TASK PROMPT >>
Without including the images, transcribe each record precisely as it appears below.

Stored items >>
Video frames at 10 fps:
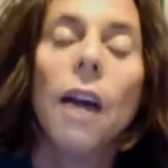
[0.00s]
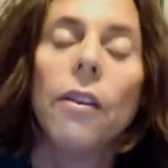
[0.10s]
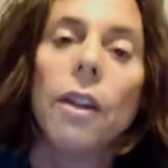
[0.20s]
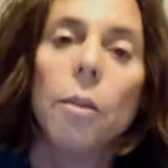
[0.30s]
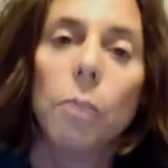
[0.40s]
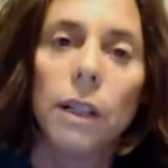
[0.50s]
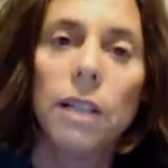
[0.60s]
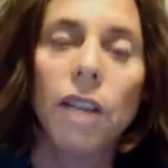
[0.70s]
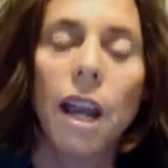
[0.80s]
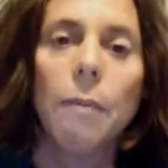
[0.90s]
And then the
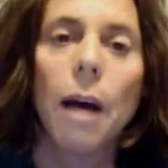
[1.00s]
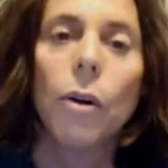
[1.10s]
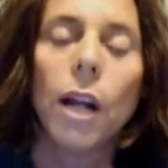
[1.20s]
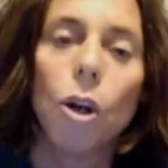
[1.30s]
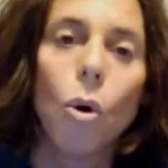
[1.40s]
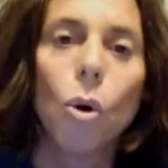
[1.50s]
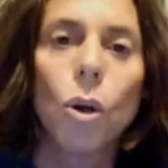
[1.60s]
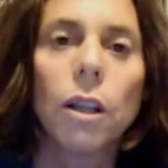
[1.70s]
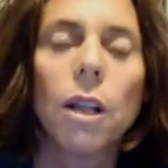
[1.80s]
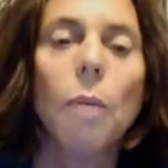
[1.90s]
police came out and
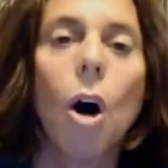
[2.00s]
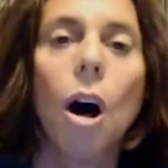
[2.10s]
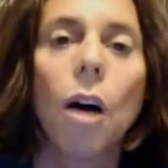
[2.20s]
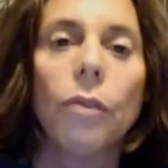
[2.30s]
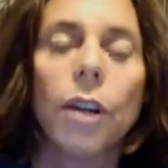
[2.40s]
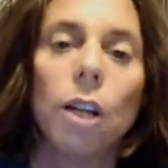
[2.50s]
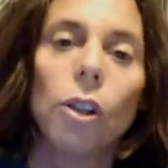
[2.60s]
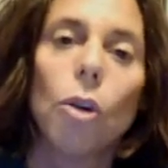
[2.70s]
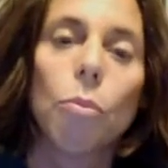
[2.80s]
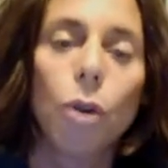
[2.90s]
cordoned them off in a
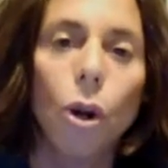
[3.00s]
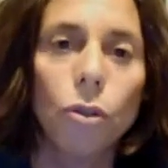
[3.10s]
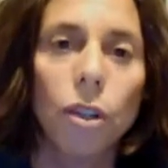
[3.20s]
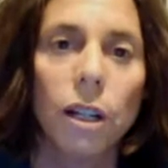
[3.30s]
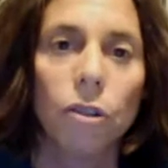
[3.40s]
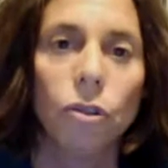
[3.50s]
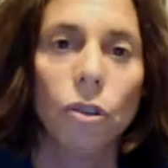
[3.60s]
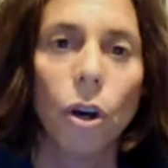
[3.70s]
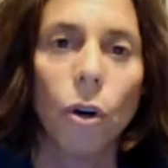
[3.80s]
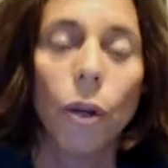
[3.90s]
little protest
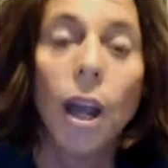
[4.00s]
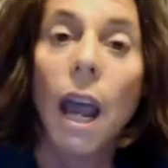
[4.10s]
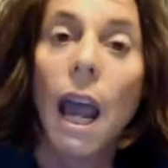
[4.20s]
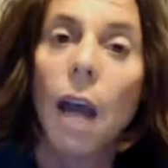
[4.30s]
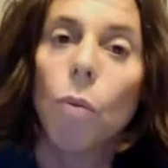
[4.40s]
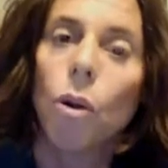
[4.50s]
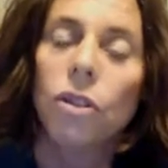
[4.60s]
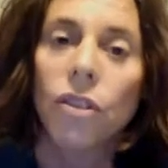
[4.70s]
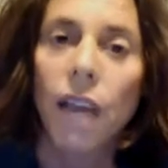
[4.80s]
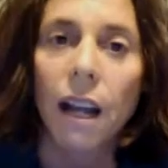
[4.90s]
zone. And
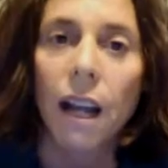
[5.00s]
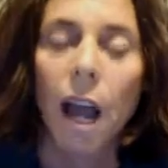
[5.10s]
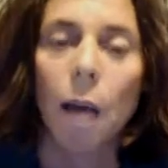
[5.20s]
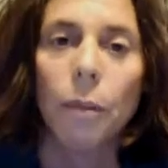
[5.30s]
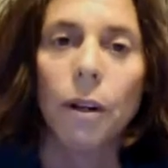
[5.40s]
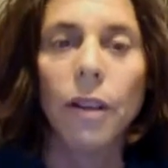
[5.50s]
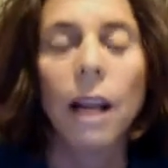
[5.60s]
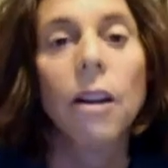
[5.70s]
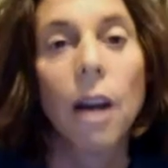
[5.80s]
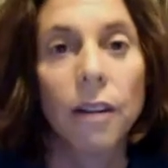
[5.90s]
once that happened,
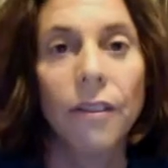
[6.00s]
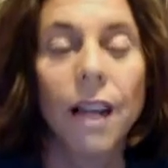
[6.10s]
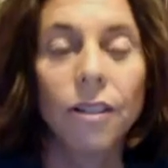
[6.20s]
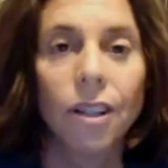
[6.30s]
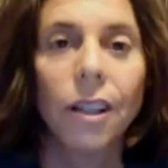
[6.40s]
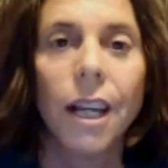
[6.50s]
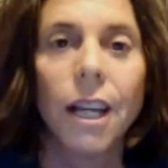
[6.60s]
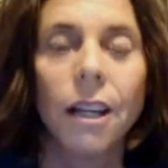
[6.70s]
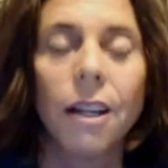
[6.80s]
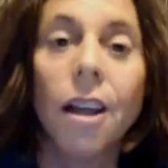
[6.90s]
that kind of
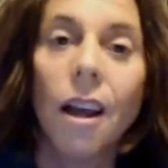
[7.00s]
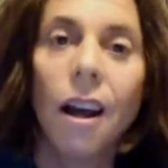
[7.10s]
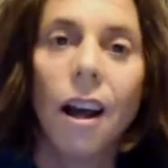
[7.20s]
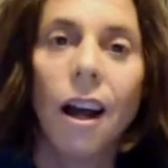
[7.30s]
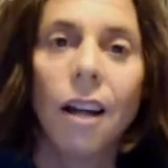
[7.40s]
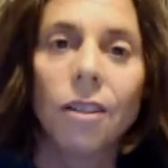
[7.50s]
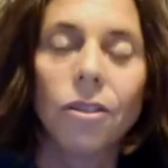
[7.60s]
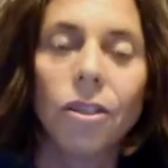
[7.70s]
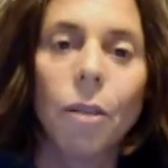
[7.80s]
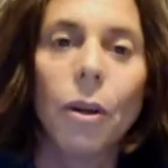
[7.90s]
escalated
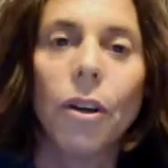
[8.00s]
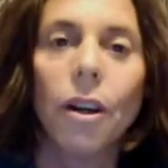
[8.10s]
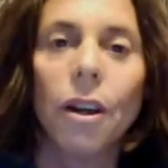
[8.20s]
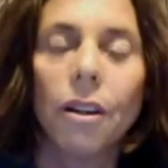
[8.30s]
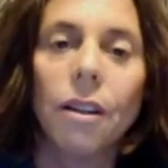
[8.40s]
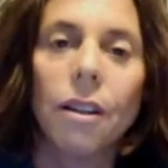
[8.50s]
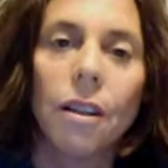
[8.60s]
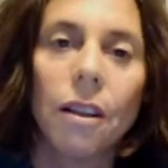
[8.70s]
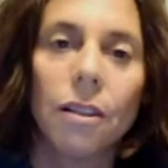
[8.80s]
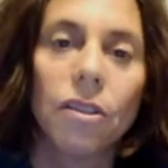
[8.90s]
some of
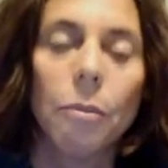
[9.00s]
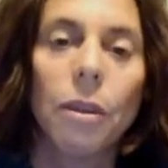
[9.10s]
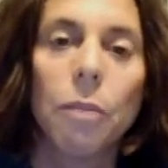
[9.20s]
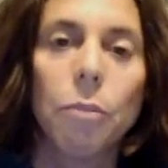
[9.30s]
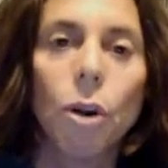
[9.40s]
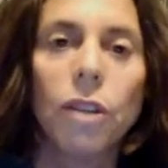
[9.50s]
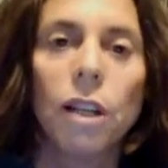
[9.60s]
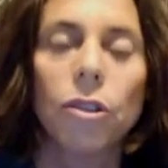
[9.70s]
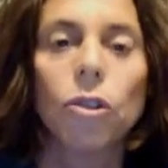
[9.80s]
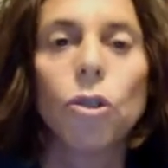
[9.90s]
the
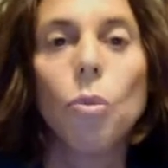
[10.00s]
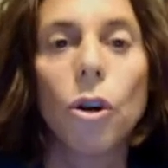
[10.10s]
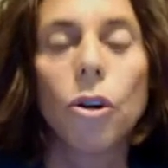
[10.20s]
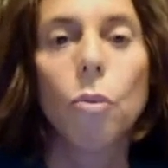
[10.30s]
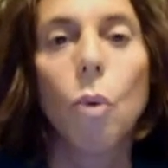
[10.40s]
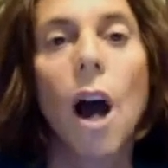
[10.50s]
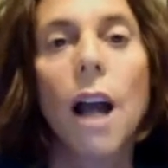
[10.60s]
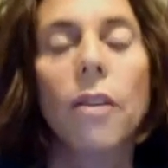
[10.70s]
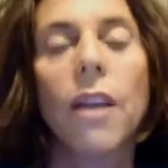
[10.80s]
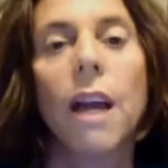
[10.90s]
protesters who wondered, why
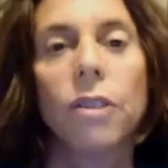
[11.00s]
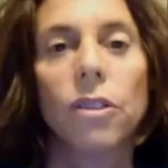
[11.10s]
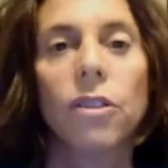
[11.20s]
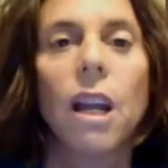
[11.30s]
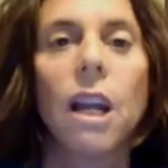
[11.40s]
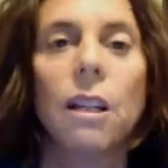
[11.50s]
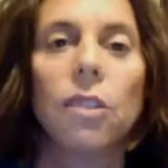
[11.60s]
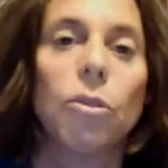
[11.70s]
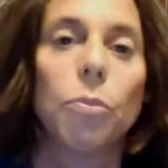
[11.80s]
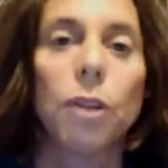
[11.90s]
do they have to stay in
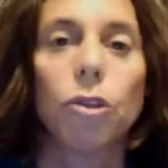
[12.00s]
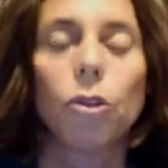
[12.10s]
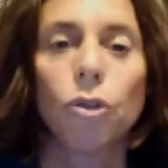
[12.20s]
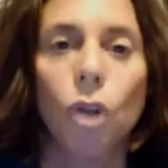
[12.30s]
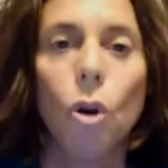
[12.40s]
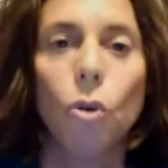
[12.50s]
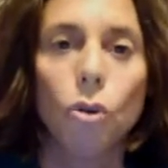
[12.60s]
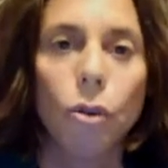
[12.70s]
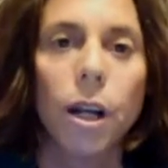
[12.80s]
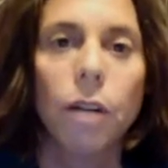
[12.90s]
this special zone
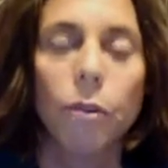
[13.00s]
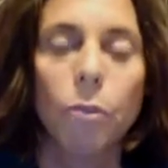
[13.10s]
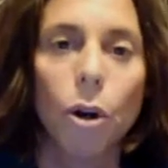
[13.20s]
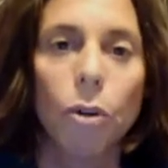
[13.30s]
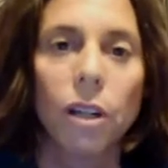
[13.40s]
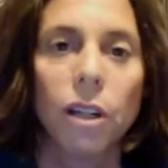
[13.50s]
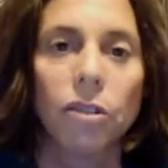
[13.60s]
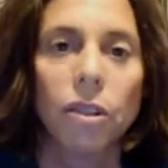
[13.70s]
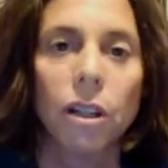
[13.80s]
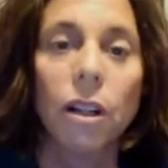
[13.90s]
created for
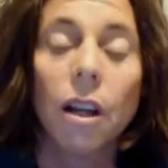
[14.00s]
protesting?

TASK RESPONSE >>
Video frames at 10 fps:
[0.00s]
[0.10s]
[0.20s]
[0.30s]
[0.40s]
[0.50s]
[0.60s]
[0.70s]
[0.80s]
[0.90s]
And then the
[1.00s]
[1.10s]
[1.20s]
[1.30s]
[1.40s]
[1.50s]
[1.60s]
[1.70s]
[1.80s]
[1.90s]
police came out and
[2.00s]
[2.10s]
[2.20s]
[2.30s]
[2.40s]
[2.50s]
[2.60s]
[2.70s]
[2.80s]
[2.90s]
cordoned them off in a
[3.00s]
[3.10s]
[3.20s]
[3.30s]
[3.40s]
[3.50s]
[3.60s]
[3.70s]
[3.80s]
[3.90s]
little protest
[4.00s]
[4.10s]
[4.20s]
[4.30s]
[4.40s]
[4.50s]
[4.60s]
[4.70s]
[4.80s]
[4.90s]
zone. And
[5.00s]
[5.10s]
[5.20s]
[5.30s]
[5.40s]
[5.50s]
[5.60s]
[5.70s]
[5.80s]
[5.90s]
once that happened,
[6.00s]
[6.10s]
[6.20s]
[6.30s]
[6.40s]
[6.50s]
[6.60s]
[6.70s]
[6.80s]
[6.90s]
that kind of
[7.00s]
[7.10s]
[7.20s]
[7.30s]
[7.40s]
[7.50s]
[7.60s]
[7.70s]
[7.80s]
[7.90s]
escalated
[8.00s]
[8.10s]
[8.20s]
[8.30s]
[8.40s]
[8.50s]
[8.60s]
[8.70s]
[8.80s]
[8.90s]
some of
[9.00s]
[9.10s]
[9.20s]
[9.30s]
[9.40s]
[9.50s]
[9.60s]
[9.70s]
[9.80s]
[9.90s]
the
[10.00s]
[10.10s]
[10.20s]
[10.30s]
[10.40s]
[10.50s]
[10.60s]
[10.70s]
[10.80s]
[10.90s]
protesters who wondered, why
[11.00s]
[11.10s]
[11.20s]
[11.30s]
[11.40s]
[11.50s]
[11.60s]
[11.70s]
[11.80s]
[11.90s]
do they have to stay in
[12.00s]
[12.10s]
[12.20s]
[12.30s]
[12.40s]
[12.50s]
[12.60s]
[12.70s]
[12.80s]
[12.90s]
this special zone
[13.00s]
[13.10s]
[13.20s]
[13.30s]
[13.40s]
[13.50s]
[13.60s]
[13.70s]
[13.80s]
[13.90s]
created for
[14.00s]
protesting?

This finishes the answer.